> [Input data]:
BEGIN
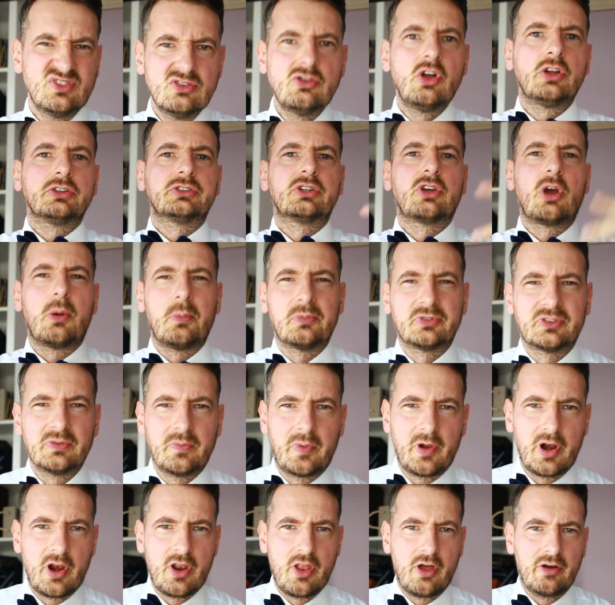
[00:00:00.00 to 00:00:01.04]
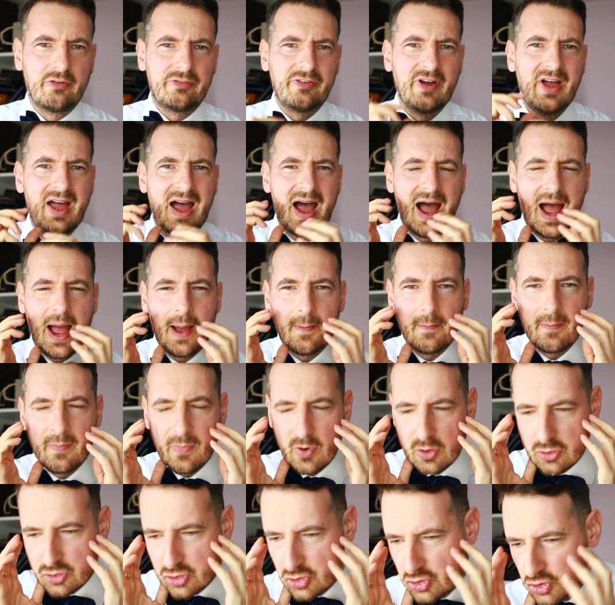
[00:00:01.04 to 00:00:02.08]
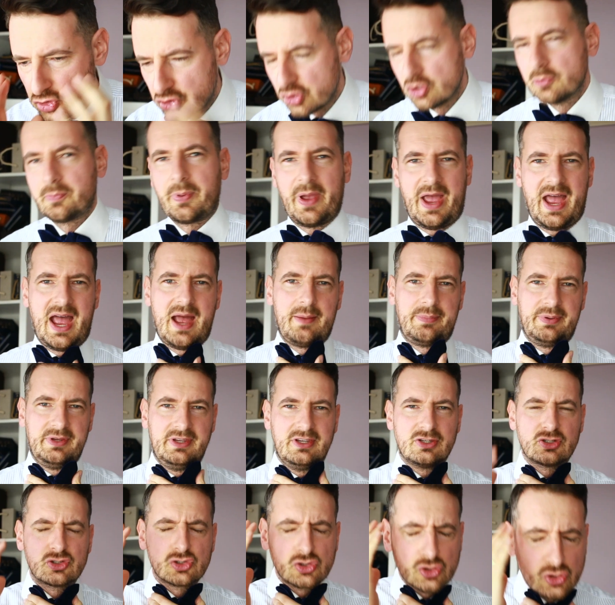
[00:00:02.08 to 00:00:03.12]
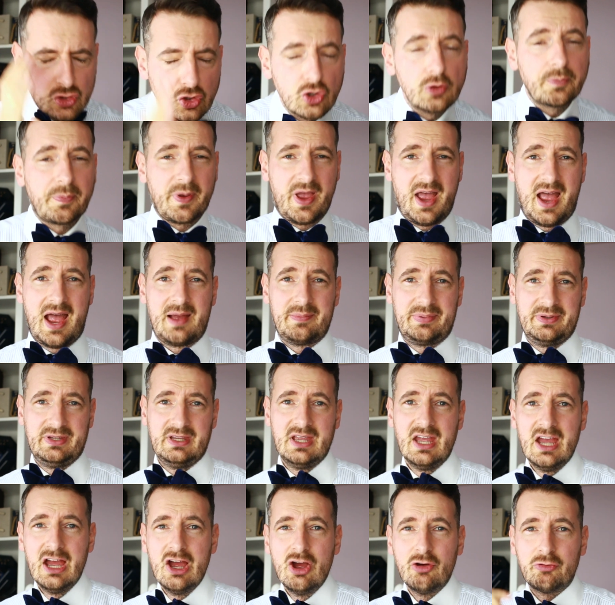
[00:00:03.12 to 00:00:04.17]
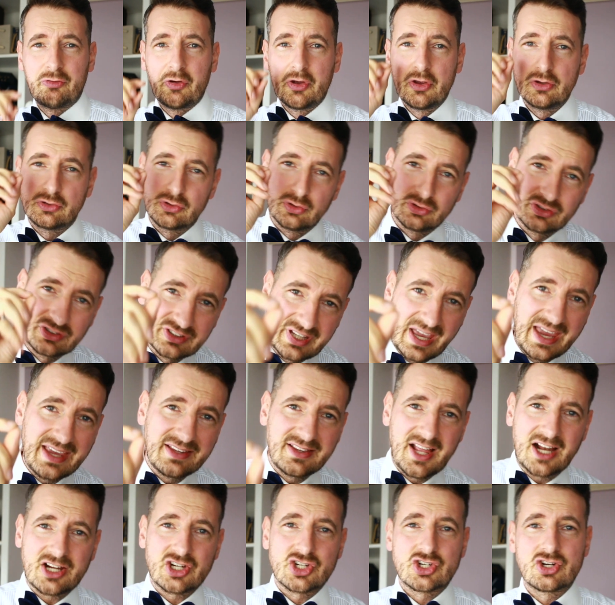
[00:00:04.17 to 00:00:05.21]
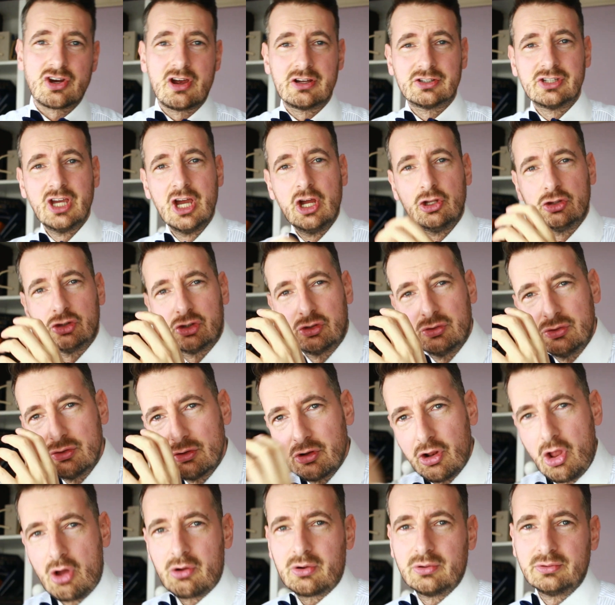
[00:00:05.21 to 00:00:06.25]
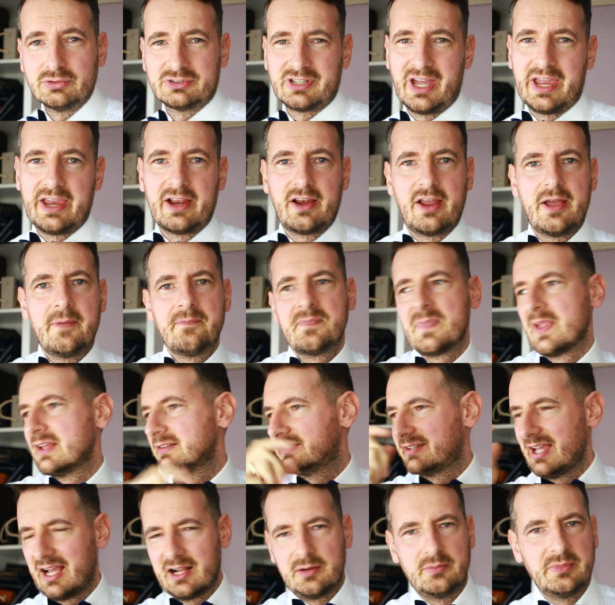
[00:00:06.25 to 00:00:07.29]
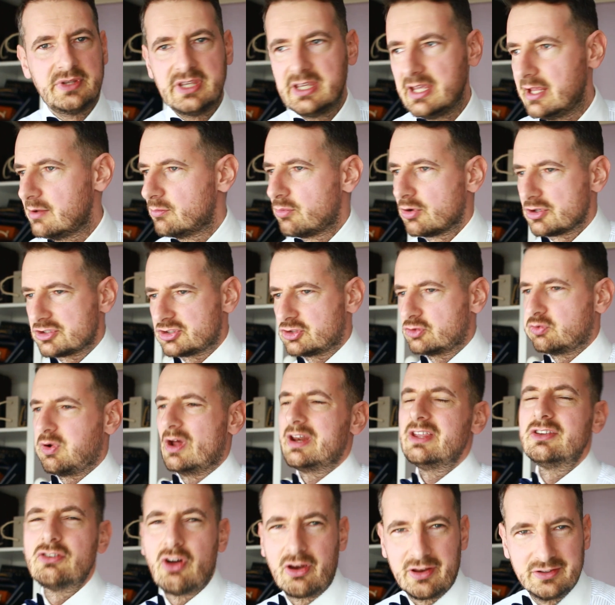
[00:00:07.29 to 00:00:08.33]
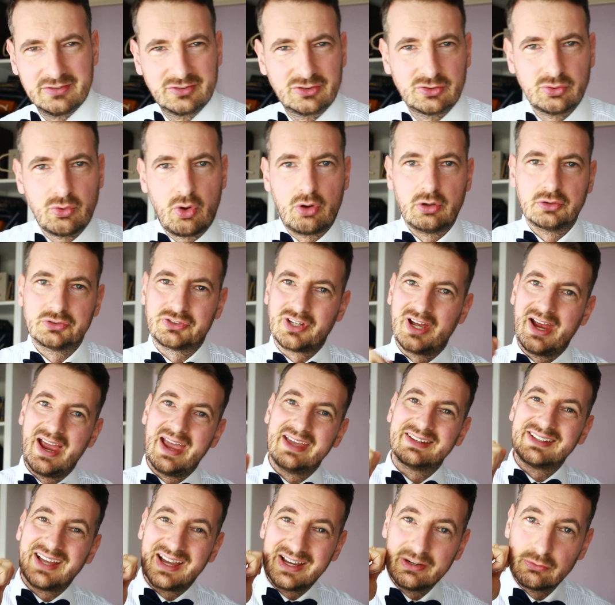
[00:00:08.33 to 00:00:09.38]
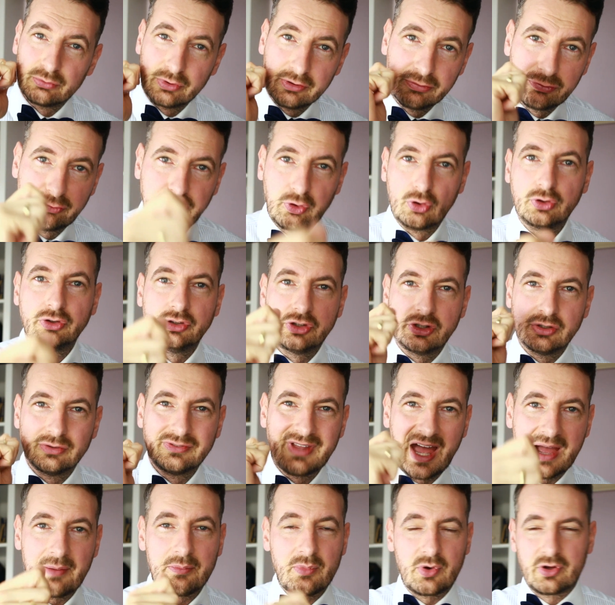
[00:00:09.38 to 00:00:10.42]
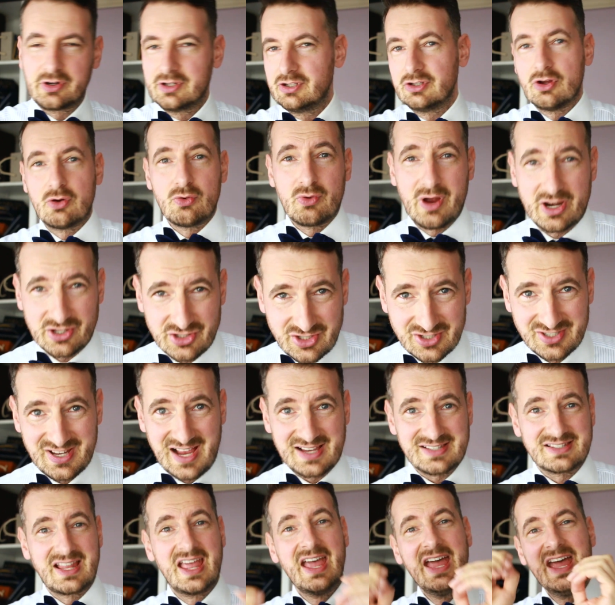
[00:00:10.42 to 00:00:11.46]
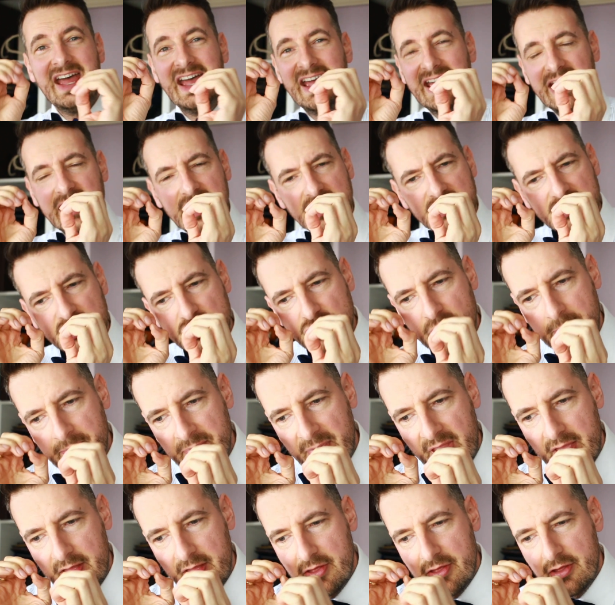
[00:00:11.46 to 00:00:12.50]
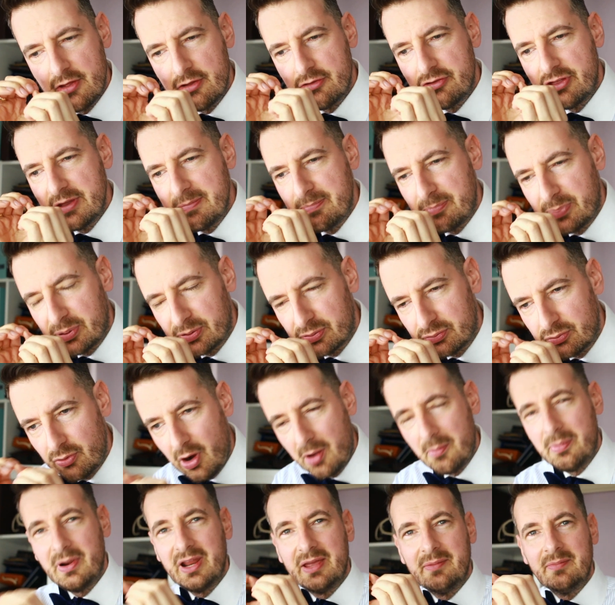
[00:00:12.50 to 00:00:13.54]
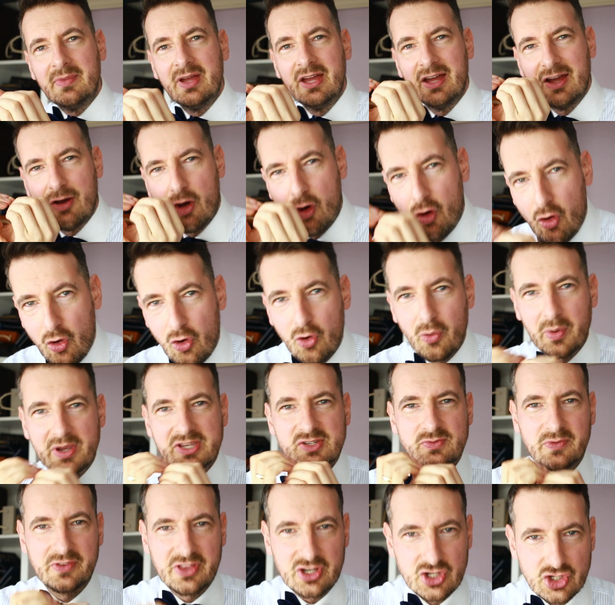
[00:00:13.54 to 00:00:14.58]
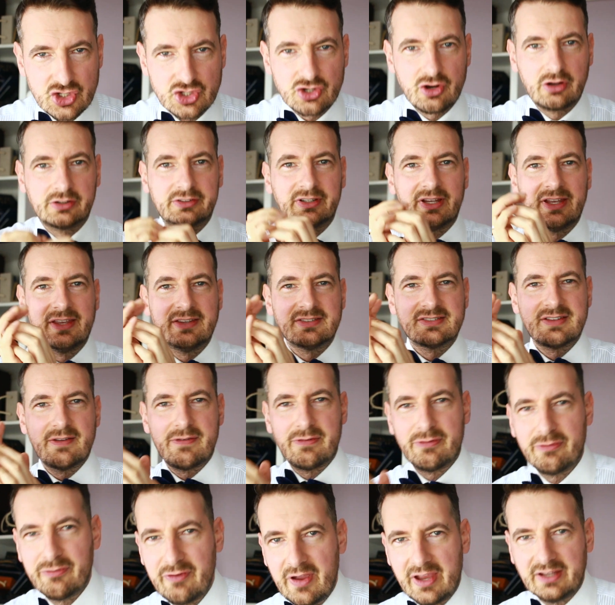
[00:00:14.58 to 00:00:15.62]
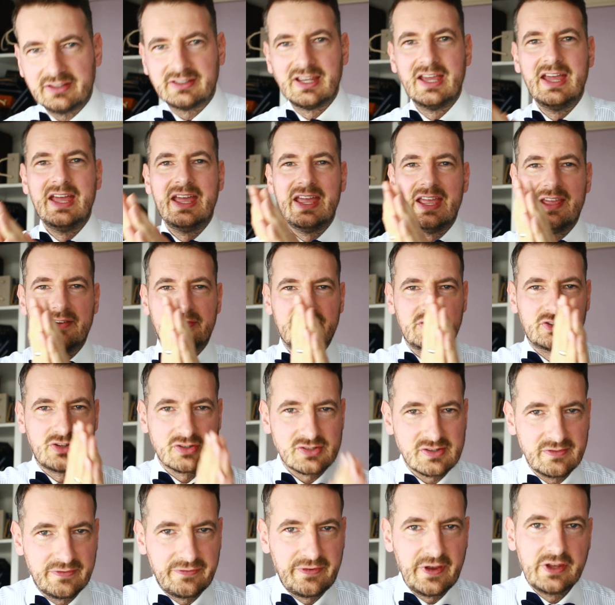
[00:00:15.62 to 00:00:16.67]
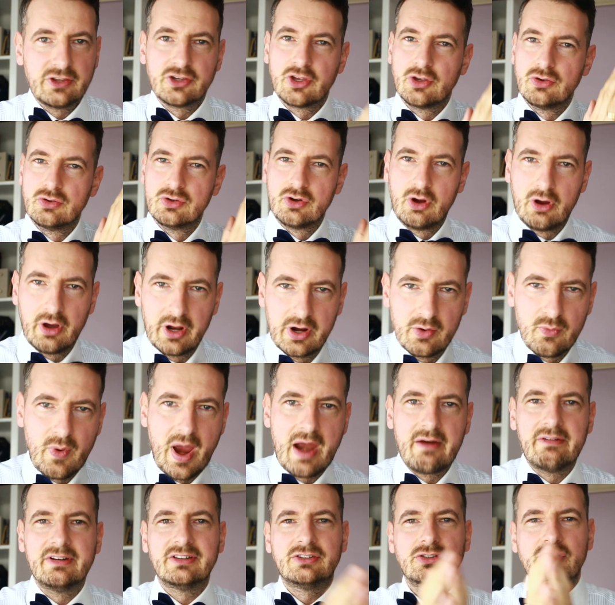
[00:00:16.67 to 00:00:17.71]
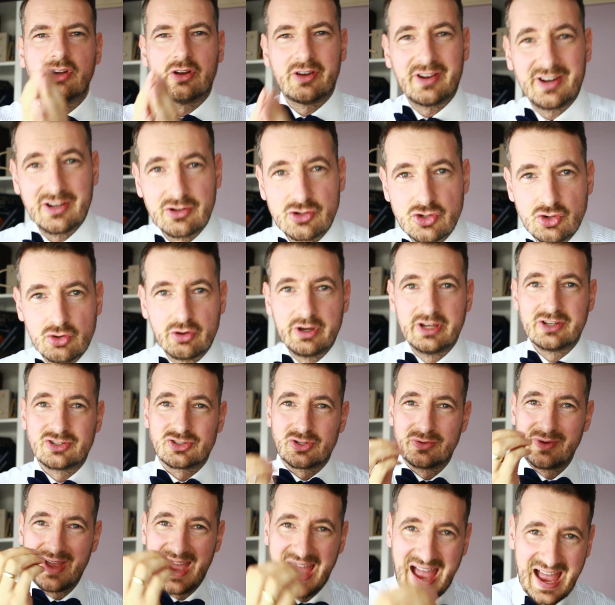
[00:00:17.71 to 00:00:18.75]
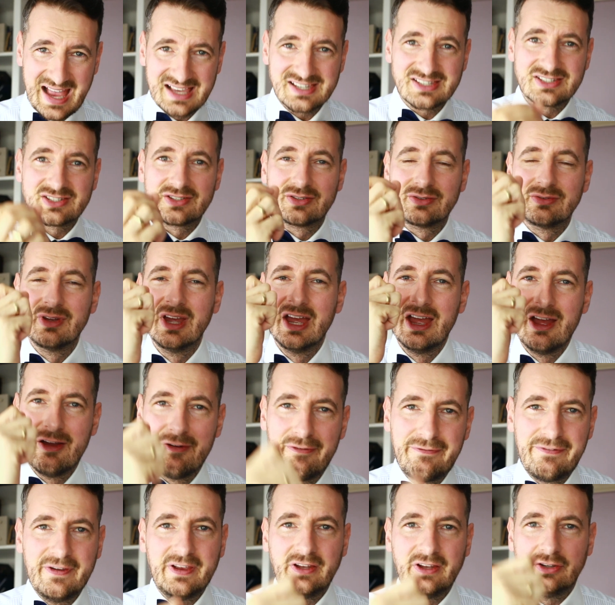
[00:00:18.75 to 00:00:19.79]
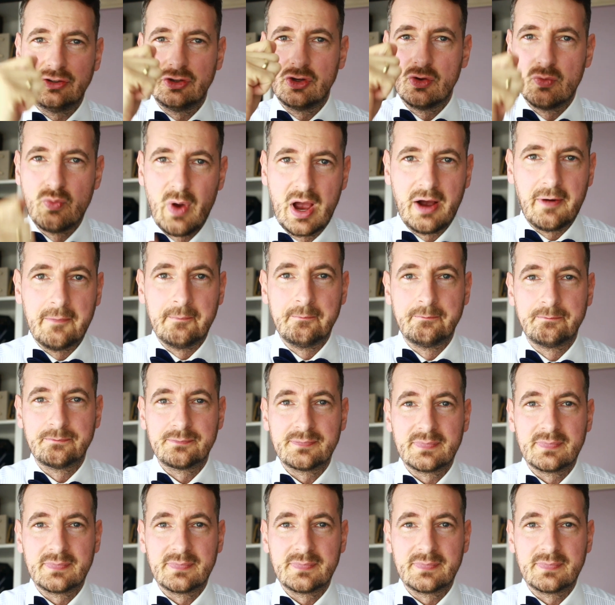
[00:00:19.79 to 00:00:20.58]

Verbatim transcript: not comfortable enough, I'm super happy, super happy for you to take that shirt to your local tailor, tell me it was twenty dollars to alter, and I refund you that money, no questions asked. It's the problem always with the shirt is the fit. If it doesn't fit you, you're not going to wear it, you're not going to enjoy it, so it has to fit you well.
END
> [Task details]: Would you please restate the records word for word, excluding any images?

> [Answer space]:
[00:00:00.00 to 00:00:01.04]
[00:00:01.04 to 00:00:02.08]
[00:00:02.08 to 00:00:03.12]
[00:00:03.12 to 00:00:04.17]
[00:00:04.17 to 00:00:05.21]
[00:00:05.21 to 00:00:06.25]
[00:00:06.25 to 00:00:07.29]
[00:00:07.29 to 00:00:08.33]
[00:00:08.33 to 00:00:09.38]
[00:00:09.38 to 00:00:10.42]
[00:00:10.42 to 00:00:11.46]
[00:00:11.46 to 00:00:12.50]
[00:00:12.50 to 00:00:13.54]
[00:00:13.54 to 00:00:14.58]
[00:00:14.58 to 00:00:15.62]
[00:00:15.62 to 00:00:16.67]
[00:00:16.67 to 00:00:17.71]
[00:00:17.71 to 00:00:18.75]
[00:00:18.75 to 00:00:19.79]
[00:00:19.79 to 00:00:20.58]

Verbatim transcript: not comfortable enough, I'm super happy, super happy for you to take that shirt to your local tailor, tell me it was twenty dollars to alter, and I refund you that money, no questions asked. It's the problem always with the shirt is the fit. If it doesn't fit you, you're not going to wear it, you're not going to enjoy it, so it has to fit you well.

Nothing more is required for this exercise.